So far, Redux hasn't made my life easier. Every time I add a component, I seem to unnecessarily create three files (action, constants, reducer) and think harder than necessary. But I believe there must be a clear advantage of using Redux that I am blind to. Let me take you to the following example.
Expected behavior:
The user can choose multiple items and add them to a shopping cart (POST to backend).
JQuery
This is what I naturally resort to, but I feel like I am doing it wrong if I use plain jQuery. Should I feel this way?
$(function() {
$(".item").click(function(event) {
$(event.target).toggleClass("selected");
}
$("button.submit").click(function() {
var selectedItems = $(".item.selected");
var itemIds = $.map(selectedItems, function(item) { return $(item).data("id") });
$.post(some_url, {itemsToAdd: itemIds});
});
In React
I would do something like following:
ItemsContainer
state: selectedItems
functions: addItem, removeItem, saveCart
Item
state: isSelected
props: addItem, removeItem
In Redux
How can I do the same more easily? Maybe I shouldn't store selectedItems
as a state inside ItemsContainer
and inside a globalState?
I don't think it's entirely necessary to create a reducer or action for each component. The reducer and its related actions should be based much more on themes within your data.
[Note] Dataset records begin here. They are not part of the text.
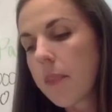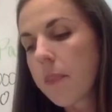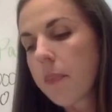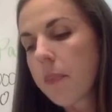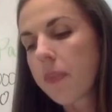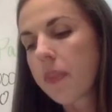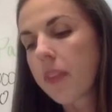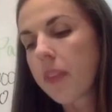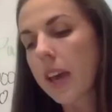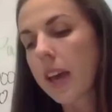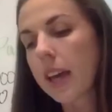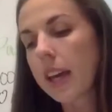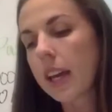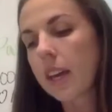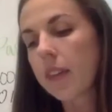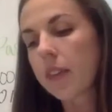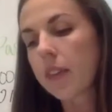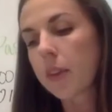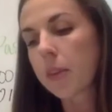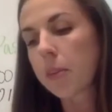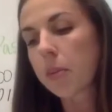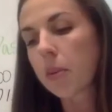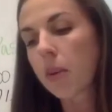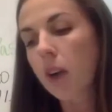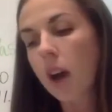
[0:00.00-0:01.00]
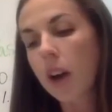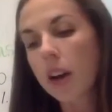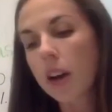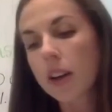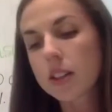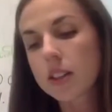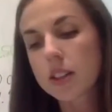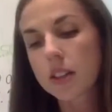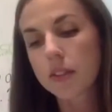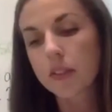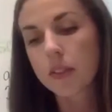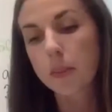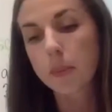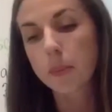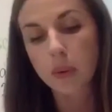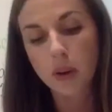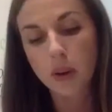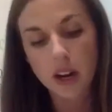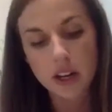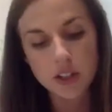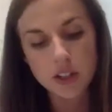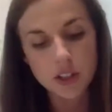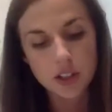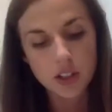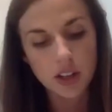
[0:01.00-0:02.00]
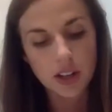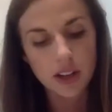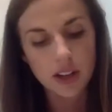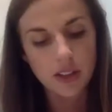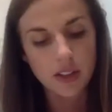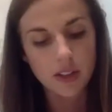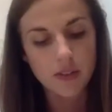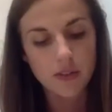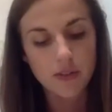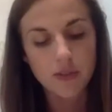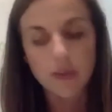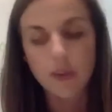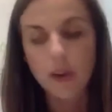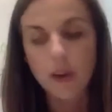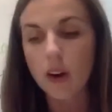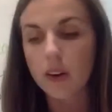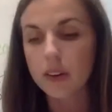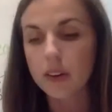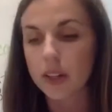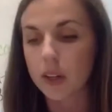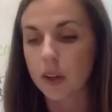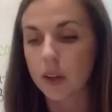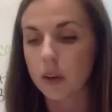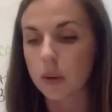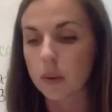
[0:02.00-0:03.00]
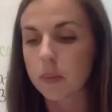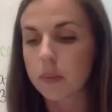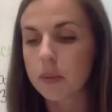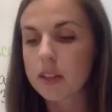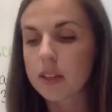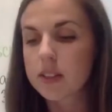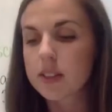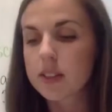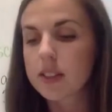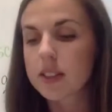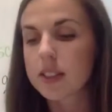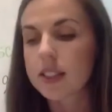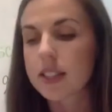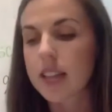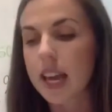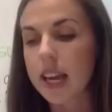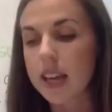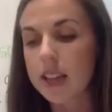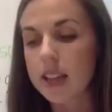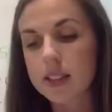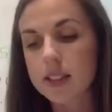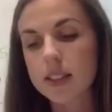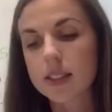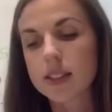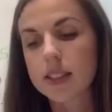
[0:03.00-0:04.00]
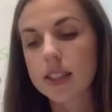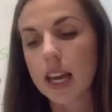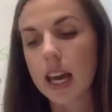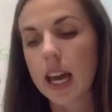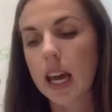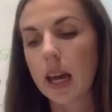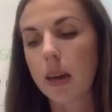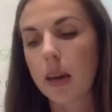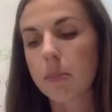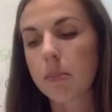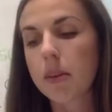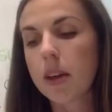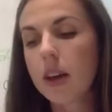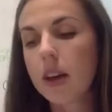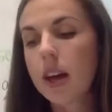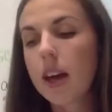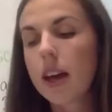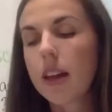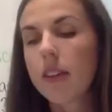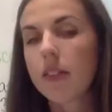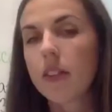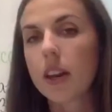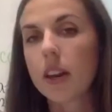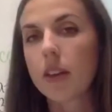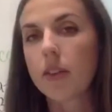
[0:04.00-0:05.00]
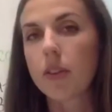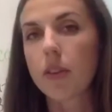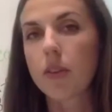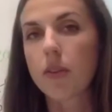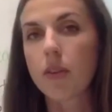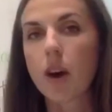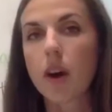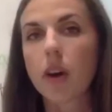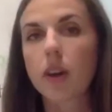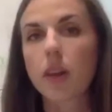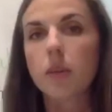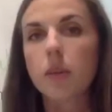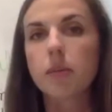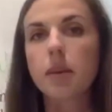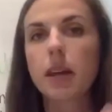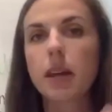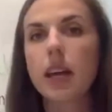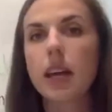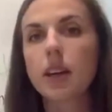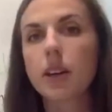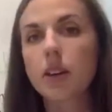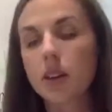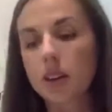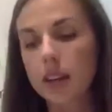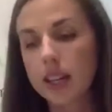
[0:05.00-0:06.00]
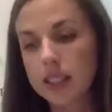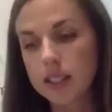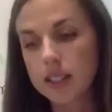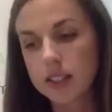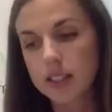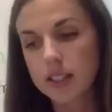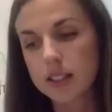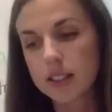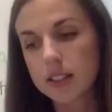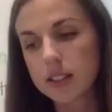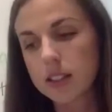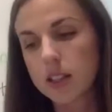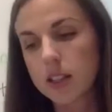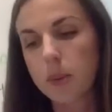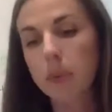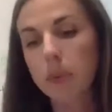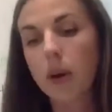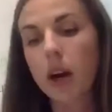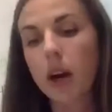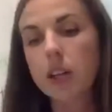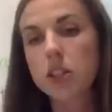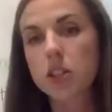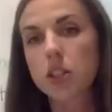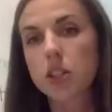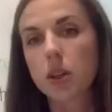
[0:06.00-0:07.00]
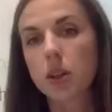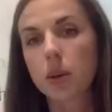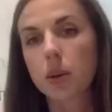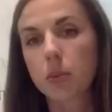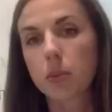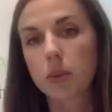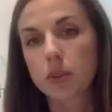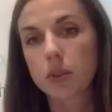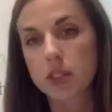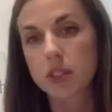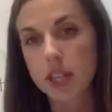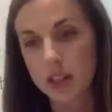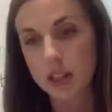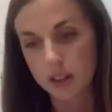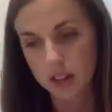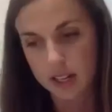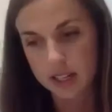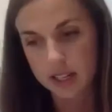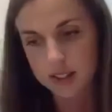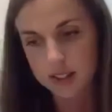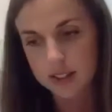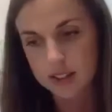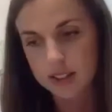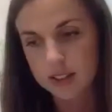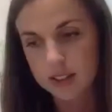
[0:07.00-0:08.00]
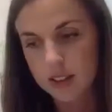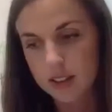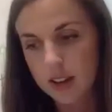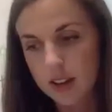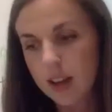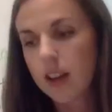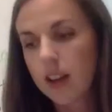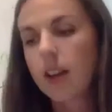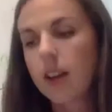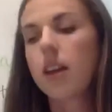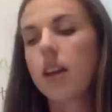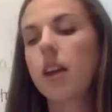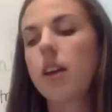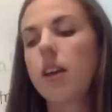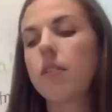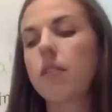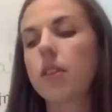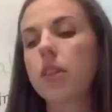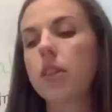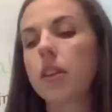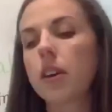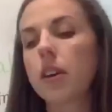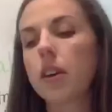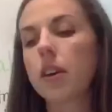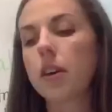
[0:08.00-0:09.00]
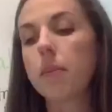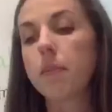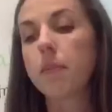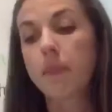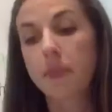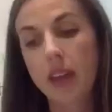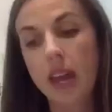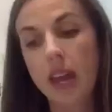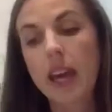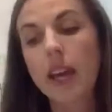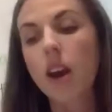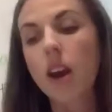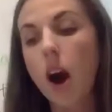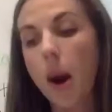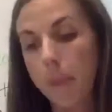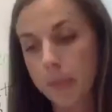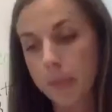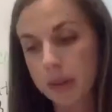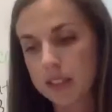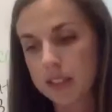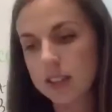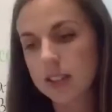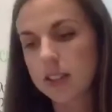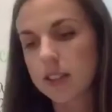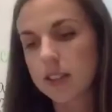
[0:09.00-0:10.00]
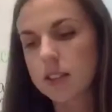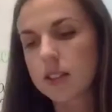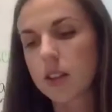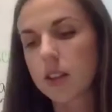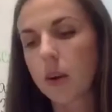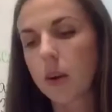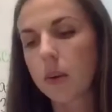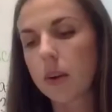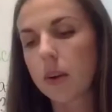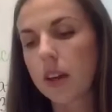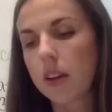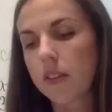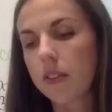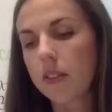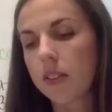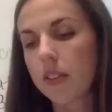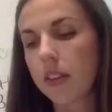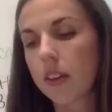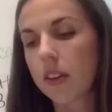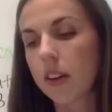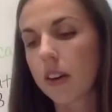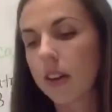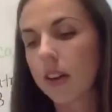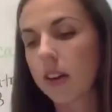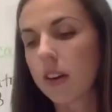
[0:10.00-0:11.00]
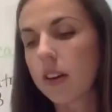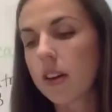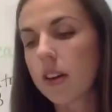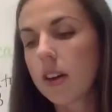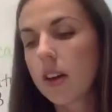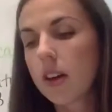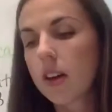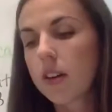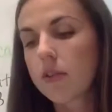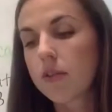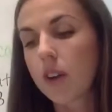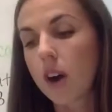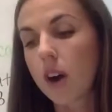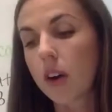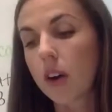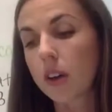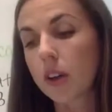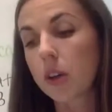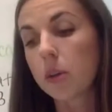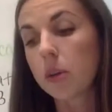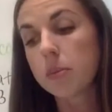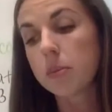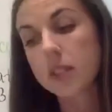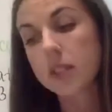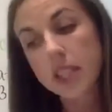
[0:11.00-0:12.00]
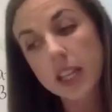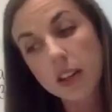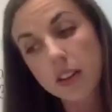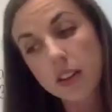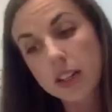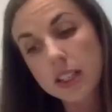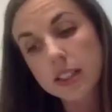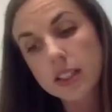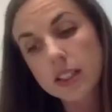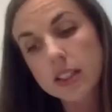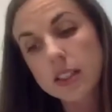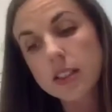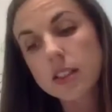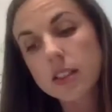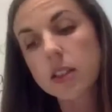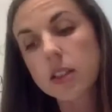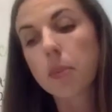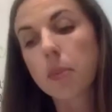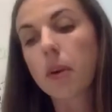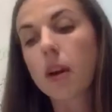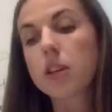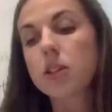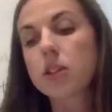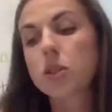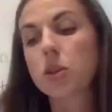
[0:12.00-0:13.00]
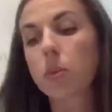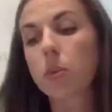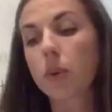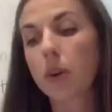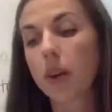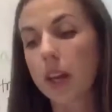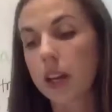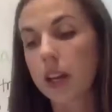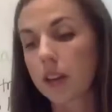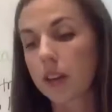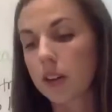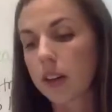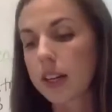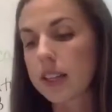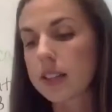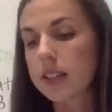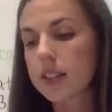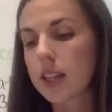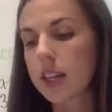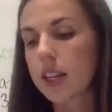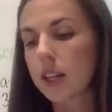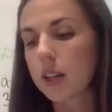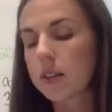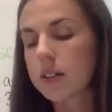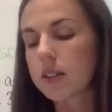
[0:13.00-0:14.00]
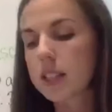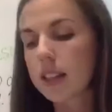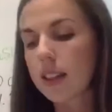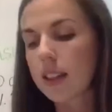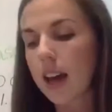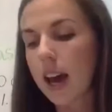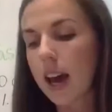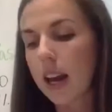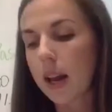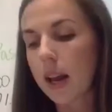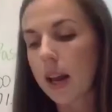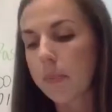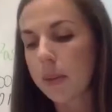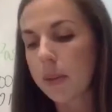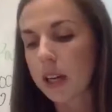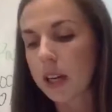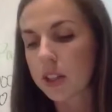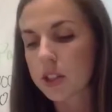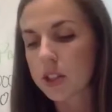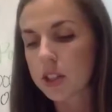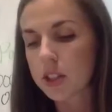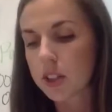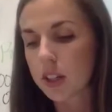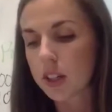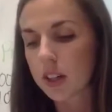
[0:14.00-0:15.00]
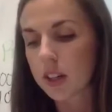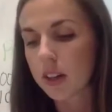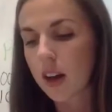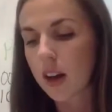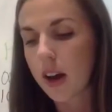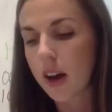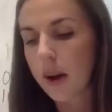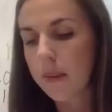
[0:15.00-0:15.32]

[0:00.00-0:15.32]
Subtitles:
that if the product of the pressure and the volume stays the same, that if the volume increases, the pressure will decrease. And opposite. So if the volume decreases, the pressure will increase. And you see that in figure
The problem may be the example is a bit too small to justify Redux's advantages. Redux aims to address issues of scale. Whereas if this were the entire app I don't see any reason why jQuery wouldn't suffice. People often complain about the "boilerplate" involved with Redux and similar Flux implementations, but its true value is revealed after your app becomes more complex.
To answer your question, I would have a single "Items" reducer and actions with anything related to "Items" and their interactions. Items state tree would have a key like isSelected
that would be an array of unique identifiers.
The container itself should pass down "isSelected" as props not as state. I try to avoid having any internal state within components. The state should just continually be updated in a complete loop and passed down as props through your container. I would have a mapStateToProps
function in my container that would facilitate this design pattern.